What the exercise asks: Every record is to be printed exactly as written; pictures are to be omitted.

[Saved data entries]

==============================

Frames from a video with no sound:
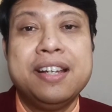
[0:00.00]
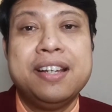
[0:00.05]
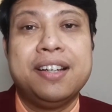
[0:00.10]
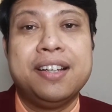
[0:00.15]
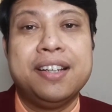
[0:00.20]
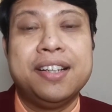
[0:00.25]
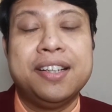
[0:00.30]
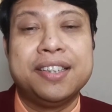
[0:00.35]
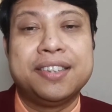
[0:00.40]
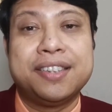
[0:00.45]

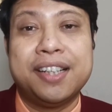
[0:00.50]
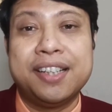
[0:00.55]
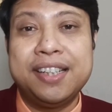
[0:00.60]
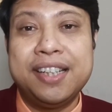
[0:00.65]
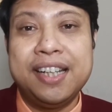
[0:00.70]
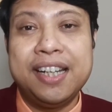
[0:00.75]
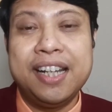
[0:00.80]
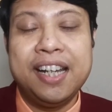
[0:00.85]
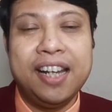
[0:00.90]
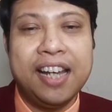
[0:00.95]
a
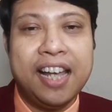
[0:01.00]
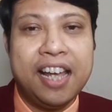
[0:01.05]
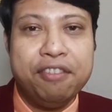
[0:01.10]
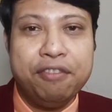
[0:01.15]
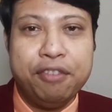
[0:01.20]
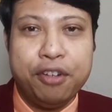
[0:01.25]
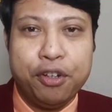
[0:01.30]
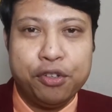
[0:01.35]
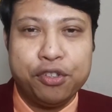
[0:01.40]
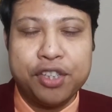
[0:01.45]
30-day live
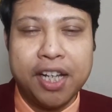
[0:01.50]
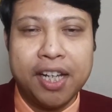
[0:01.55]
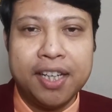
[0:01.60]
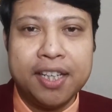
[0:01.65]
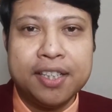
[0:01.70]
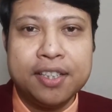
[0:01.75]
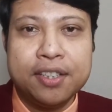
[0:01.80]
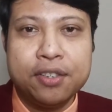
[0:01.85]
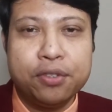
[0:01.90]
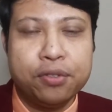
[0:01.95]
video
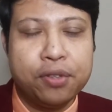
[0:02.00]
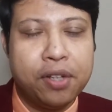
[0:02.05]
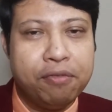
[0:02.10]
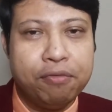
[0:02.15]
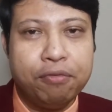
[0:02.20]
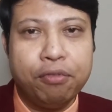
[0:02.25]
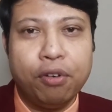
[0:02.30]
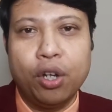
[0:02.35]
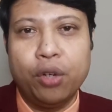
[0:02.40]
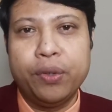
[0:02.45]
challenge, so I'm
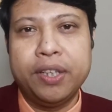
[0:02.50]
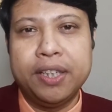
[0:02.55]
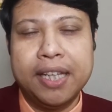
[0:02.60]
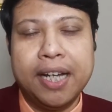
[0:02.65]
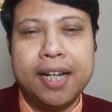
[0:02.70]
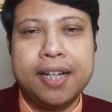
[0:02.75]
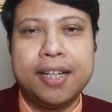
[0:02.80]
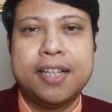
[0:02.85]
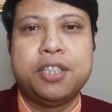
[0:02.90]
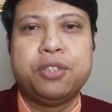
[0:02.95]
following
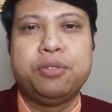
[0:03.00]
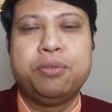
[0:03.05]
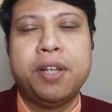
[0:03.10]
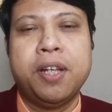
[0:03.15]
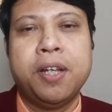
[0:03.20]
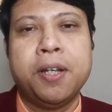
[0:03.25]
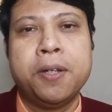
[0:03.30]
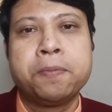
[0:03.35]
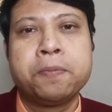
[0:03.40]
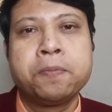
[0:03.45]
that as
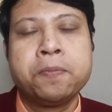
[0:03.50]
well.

==============================

Result of the exercise:
Frames from a video with no sound:
[0:00.00]
[0:00.05]
[0:00.10]
[0:00.15]
[0:00.20]
[0:00.25]
[0:00.30]
[0:00.35]
[0:00.40]
[0:00.45]

[0:00.50]
[0:00.55]
[0:00.60]
[0:00.65]
[0:00.70]
[0:00.75]
[0:00.80]
[0:00.85]
[0:00.90]
[0:00.95]
a
[0:01.00]
[0:01.05]
[0:01.10]
[0:01.15]
[0:01.20]
[0:01.25]
[0:01.30]
[0:01.35]
[0:01.40]
[0:01.45]
30-day live
[0:01.50]
[0:01.55]
[0:01.60]
[0:01.65]
[0:01.70]
[0:01.75]
[0:01.80]
[0:01.85]
[0:01.90]
[0:01.95]
video
[0:02.00]
[0:02.05]
[0:02.10]
[0:02.15]
[0:02.20]
[0:02.25]
[0:02.30]
[0:02.35]
[0:02.40]
[0:02.45]
challenge, so I'm
[0:02.50]
[0:02.55]
[0:02.60]
[0:02.65]
[0:02.70]
[0:02.75]
[0:02.80]
[0:02.85]
[0:02.90]
[0:02.95]
following
[0:03.00]
[0:03.05]
[0:03.10]
[0:03.15]
[0:03.20]
[0:03.25]
[0:03.30]
[0:03.35]
[0:03.40]
[0:03.45]
that as
[0:03.50]
well.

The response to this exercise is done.